Alternating current impedance measurements have been made on several single marine eggs over the frequency range from 1 to 2500 kilocycles per second. The eggs were placed in the center of a short capillary made by heating the end of a 2 mm. thin walled glass tube until it nearly closed, and electrodes were placed in the sea water on each side of the egg. When it is assumed that the membrane conductance is negligible, the membrane capacity and internal resistances of unfertilized and fertilized Arbacia eggs agree with the values obtained from suspensions. Preliminary data on centrifugally separated half Arbacia eggs, and whole Cumingia and Chaetopterus eggs are given.     
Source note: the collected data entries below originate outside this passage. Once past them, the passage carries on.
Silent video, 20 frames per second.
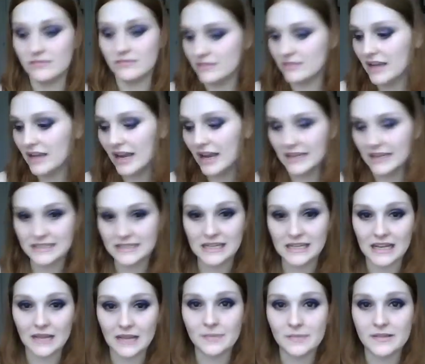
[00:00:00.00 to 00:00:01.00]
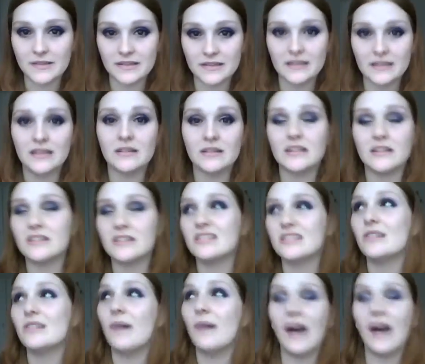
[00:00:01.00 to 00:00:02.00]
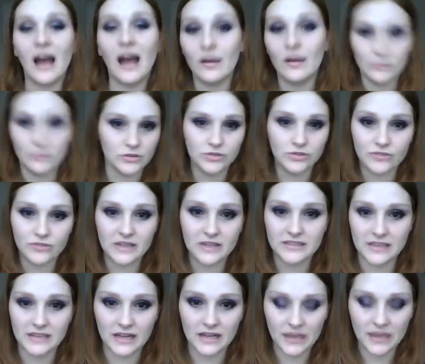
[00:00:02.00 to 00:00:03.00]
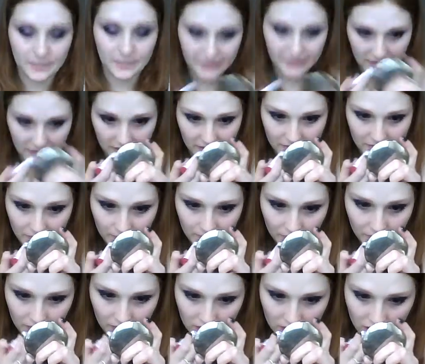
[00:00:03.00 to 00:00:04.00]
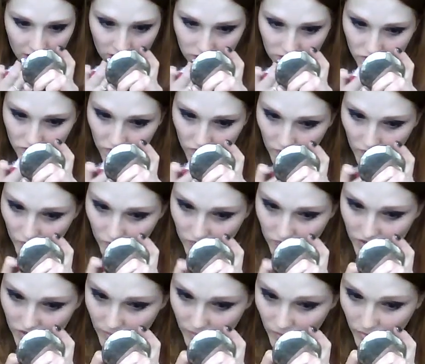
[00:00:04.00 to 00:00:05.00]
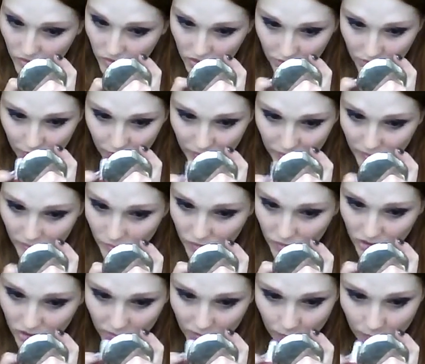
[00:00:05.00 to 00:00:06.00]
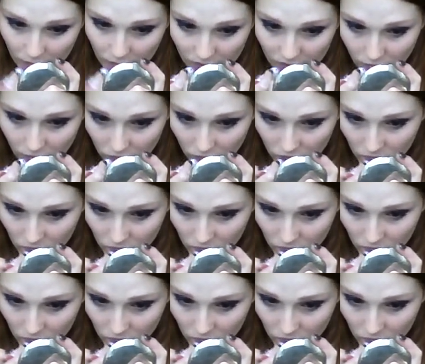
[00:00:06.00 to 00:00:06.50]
kind to your lips, no matter how moisturising it claims it is. So I'm just going to put a little bit more lip balm.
ELECTRIC IMPEDANCE OF NITELLA DURING ACTIVITY

The changes in the alternating current impedance which occur during activity of cells of the fresh water plant Nitella have been measured with the current flow normal to the cell axis, at eight frequencies from 0.05 to 20 kilocycles per second, and with simultaneous records of the action potential under the impedance electrodes. At each frequency the resting cell was balanced in a Wheatstone bridge with a cathode ray oscillograph, and after electrical stimulation at one end of the cell, the changes in the complex impedance were determined from the bridge unbalance recorded by motion pictures of the oscillograph figure. An extension of the previous technique of interpretation of the transverse impedance shows that the normal membrane capacity of 0.9 µf./cm.² decreases about 15 per cent without change of phase angle, while the membrane resistance decreases from 10⁵ ohm cm.² to about 500 ohm cm.² during the passage of the excitation wave. This membrane change occurs during the latter part of the rising phase of the action potential, and it is shown that the membrane electromotive force remains unchanged until nearly the same time. The part of the action potential preceding these membrane changes is probably a passive fall of potential ahead of a partial short circuit.     

ELECTRIC IMPEDANCE OF FERTILIZED ARBACIA EGG SUSPENSIONS

From the low frequency alternating current impedance and the volume concentrations of suspensions of Arbacia eggs, it is shown that the high resistance membrane is either at or very near the plasma membrane for both unfertilized and fertilized eggs, and that the specific resistances of the perivitelline space and fertilization membrane are not greatly different from that of sea water. The effect of the capacity element which appears after fertilization at intermediate frequencies is considerably less than in the earlier experiments on Arbacia and Hipponoë eggs. These findings indicate that the fertilization membrane does not have the high capacity previously attributed to it and that the increase in membrane capacity takes place at or near the plasma membrane.